Recent School Discipline Incidents Highlight Crazy New Approach

The leaders of New York City’s educational system should get a flunking grade for two recent incidents involving school discipline.

A nine-year-old boy was nearly suspended at a Staten Island school for playing with an action figure, a tiny toy with a two-inch gun. And in Queens a 12-year-old girl was led away in handcuffs after being arrested for doodling on her desk.

What’s going on? General craziness seems to have descended on our school system. In the first case, Patrick Timoney, 9, was accused -- outrageously -- of being a gun-slinger with a 2-inch toy gun.The young boy was escorted to the principal’s office and threatened with suspension.

The principal said she acted as she did because of The Board of Education’s zero tolerance policy on toy guns. Later, the principal called the mother and apologized. But Laura Timoney wasn’t accepting it. She said: “You don’t traumatize a child who loved to go to school……you don’t make him cry.”

And, in another bizarre situation, a 12-year-old Queens junior high school student, Alexa Gonzalez, was led away in handcuffs for doodling on her desk. Later, education officials said it was a mistake but the principal, according to Alexa’s mother, insisted the treatment of Alexa was in accordance with education policy.

She had to call the cops. What could they possibly have charged Alexa with, doodling in the first degree?

That’s not in the penal code, not yet anyway.
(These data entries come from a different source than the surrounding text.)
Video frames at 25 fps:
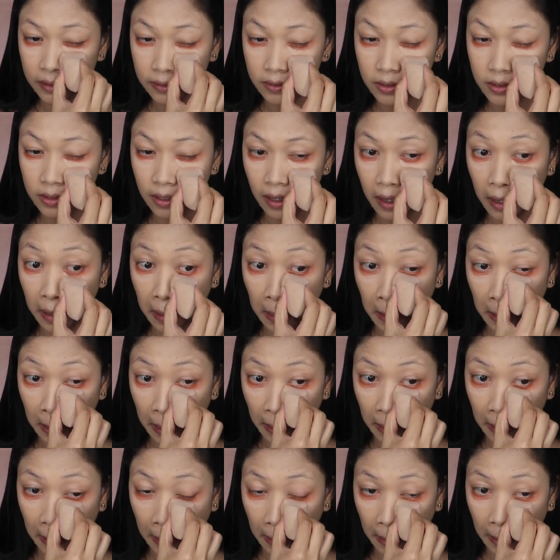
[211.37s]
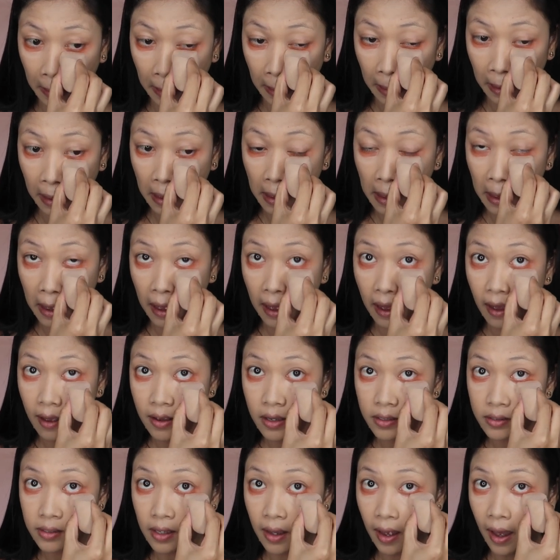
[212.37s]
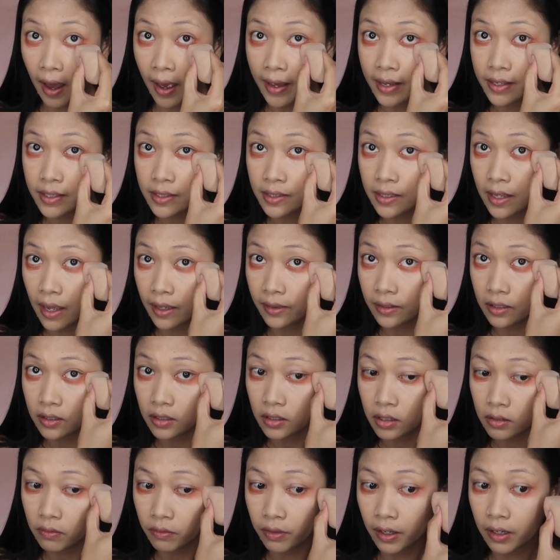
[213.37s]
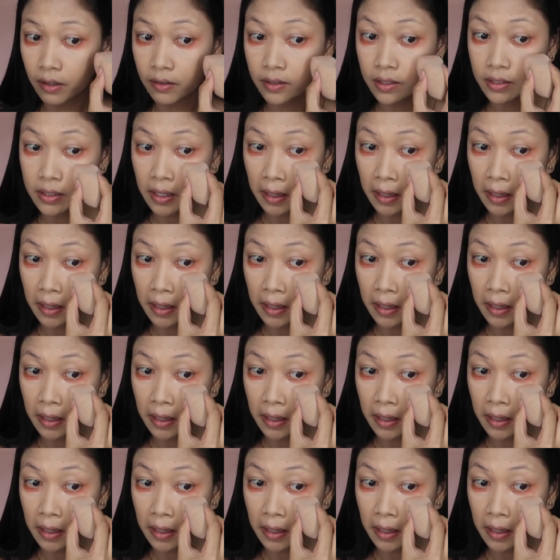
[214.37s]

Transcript: dito sa sa eyes natin is very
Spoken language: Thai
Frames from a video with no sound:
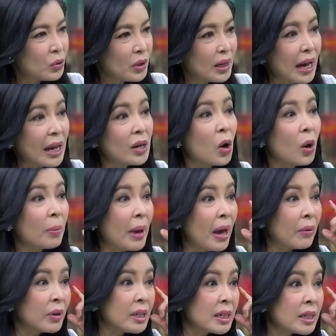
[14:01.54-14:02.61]
อยู่ที่การออกแบ
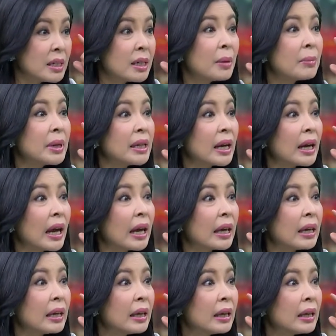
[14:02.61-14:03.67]
บว่าจะเชื่อมมันยังไงอ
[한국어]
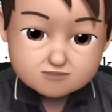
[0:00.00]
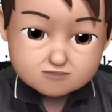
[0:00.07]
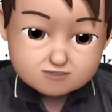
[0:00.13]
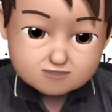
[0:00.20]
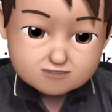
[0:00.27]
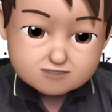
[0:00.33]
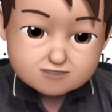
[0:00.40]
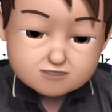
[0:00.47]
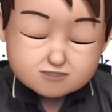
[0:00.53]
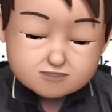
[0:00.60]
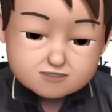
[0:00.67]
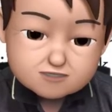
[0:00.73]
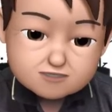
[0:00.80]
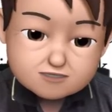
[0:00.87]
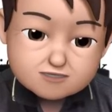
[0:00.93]
for
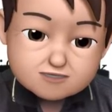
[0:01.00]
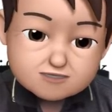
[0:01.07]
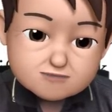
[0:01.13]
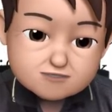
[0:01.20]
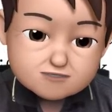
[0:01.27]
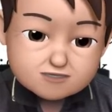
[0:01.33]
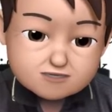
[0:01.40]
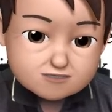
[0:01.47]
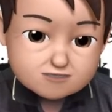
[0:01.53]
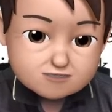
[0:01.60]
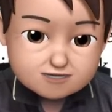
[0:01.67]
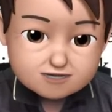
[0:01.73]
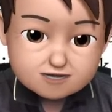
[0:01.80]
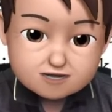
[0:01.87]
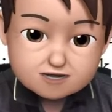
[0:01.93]
instance, 그 다음
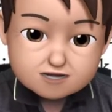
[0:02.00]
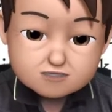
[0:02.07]
clearly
Donna Lieberman of the New York Civil Liberties Union said: “This should be a wakeup call to the Mayor. I definitely think it was excessive for this girl to be handcuffed.”

Mayor Bloomberg campaigned long and hard to take over supervision of the schools. In line with the dictum laid down by Harry Truman, the buck stops with him and the Schools Chancellor, Joel Klein.

Are principals so traumatized by the newly designed, centralized school system that they commit such acts? The new public advocate, Bill de Blasio, should look into this situation. The parents of more than 1 million school children need some answers.